» **Directions**
Extract every line below that contains the word "says".

[Collected data entries]
+ + + +

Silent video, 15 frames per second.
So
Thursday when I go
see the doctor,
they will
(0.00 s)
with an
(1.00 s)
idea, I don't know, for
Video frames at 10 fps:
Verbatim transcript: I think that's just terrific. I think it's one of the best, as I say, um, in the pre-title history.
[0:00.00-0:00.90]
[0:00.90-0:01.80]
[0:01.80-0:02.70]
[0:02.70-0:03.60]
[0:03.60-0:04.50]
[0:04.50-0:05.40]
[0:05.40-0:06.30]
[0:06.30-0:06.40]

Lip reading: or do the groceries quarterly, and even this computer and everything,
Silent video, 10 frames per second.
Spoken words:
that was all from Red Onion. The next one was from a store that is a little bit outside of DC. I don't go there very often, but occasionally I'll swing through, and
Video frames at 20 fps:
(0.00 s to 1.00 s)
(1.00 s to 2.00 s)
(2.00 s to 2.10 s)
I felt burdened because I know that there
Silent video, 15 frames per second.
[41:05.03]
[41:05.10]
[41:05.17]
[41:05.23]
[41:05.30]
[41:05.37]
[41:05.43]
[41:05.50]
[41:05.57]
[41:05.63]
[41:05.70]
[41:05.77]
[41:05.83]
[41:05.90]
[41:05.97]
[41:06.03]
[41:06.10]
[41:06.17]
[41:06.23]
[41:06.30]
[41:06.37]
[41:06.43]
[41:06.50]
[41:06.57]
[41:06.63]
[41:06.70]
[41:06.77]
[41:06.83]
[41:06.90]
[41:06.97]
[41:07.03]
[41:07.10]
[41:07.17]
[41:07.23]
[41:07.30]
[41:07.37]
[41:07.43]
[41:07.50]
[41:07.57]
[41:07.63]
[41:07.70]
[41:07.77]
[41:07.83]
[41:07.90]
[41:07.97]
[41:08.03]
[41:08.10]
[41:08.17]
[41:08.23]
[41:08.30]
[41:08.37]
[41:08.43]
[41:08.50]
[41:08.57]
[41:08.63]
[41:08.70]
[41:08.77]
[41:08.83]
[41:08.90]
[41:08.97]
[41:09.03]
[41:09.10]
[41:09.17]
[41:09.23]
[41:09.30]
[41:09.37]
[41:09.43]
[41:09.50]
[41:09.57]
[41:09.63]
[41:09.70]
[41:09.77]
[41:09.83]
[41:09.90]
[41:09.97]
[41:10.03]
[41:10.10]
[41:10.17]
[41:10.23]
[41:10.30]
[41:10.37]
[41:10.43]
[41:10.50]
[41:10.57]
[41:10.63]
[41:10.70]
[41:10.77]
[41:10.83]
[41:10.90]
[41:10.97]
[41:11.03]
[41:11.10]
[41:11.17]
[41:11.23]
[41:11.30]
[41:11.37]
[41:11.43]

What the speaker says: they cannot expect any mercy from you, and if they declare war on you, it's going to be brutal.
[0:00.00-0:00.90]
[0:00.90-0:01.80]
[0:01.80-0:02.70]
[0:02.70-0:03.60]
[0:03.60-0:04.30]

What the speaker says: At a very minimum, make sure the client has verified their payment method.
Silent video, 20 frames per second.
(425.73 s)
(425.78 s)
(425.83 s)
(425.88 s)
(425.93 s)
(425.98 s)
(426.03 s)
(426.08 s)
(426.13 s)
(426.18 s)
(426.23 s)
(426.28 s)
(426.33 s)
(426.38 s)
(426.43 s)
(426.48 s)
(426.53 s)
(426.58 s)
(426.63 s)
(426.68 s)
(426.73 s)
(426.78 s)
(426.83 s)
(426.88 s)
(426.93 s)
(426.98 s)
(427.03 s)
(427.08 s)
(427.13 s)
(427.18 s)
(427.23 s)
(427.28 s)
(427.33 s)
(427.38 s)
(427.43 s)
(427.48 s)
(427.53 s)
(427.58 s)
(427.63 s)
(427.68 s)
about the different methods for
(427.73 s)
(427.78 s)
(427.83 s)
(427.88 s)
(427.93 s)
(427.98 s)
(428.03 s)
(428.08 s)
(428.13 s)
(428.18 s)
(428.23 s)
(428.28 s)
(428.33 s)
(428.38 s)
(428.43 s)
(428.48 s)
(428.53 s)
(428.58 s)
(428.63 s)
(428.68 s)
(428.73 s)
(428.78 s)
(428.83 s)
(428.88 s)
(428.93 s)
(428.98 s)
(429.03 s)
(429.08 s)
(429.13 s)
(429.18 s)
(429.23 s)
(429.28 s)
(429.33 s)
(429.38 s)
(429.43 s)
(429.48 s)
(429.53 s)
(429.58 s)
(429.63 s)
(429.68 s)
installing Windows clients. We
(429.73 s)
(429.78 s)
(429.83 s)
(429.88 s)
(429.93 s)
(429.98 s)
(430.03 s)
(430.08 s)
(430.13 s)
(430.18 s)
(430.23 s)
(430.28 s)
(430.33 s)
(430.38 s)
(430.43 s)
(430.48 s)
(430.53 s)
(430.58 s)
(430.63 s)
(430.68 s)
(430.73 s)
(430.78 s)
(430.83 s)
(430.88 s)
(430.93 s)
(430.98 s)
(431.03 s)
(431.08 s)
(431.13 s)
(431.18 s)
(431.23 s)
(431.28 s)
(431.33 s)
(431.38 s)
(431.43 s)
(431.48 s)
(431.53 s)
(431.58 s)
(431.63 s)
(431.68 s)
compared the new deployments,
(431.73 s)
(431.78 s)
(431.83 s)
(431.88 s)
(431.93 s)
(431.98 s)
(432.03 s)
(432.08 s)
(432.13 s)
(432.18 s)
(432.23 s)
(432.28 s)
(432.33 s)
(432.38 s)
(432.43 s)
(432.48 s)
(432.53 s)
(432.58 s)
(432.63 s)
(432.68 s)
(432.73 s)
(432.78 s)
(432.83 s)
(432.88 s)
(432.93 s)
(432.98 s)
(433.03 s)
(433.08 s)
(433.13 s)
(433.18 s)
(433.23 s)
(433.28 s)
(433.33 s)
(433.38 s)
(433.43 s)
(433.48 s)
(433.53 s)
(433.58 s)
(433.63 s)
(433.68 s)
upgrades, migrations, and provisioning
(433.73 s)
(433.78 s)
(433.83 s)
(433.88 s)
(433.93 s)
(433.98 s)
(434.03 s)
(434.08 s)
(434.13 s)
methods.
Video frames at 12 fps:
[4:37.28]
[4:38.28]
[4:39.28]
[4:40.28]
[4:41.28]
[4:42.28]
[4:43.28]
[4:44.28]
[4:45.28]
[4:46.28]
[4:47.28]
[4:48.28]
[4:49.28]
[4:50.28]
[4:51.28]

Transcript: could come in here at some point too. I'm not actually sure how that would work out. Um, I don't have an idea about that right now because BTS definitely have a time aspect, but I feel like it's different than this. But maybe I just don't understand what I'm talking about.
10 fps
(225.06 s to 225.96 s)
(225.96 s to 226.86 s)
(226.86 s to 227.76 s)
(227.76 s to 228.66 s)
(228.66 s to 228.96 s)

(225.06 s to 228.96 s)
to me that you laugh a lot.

+ + + +

» **Result of this task**
What the speaker says: they cannot expect any mercy from you, and if they declare war on you, it's going to be brutal.
What the speaker says: At a very minimum, make sure the client has verified their payment method.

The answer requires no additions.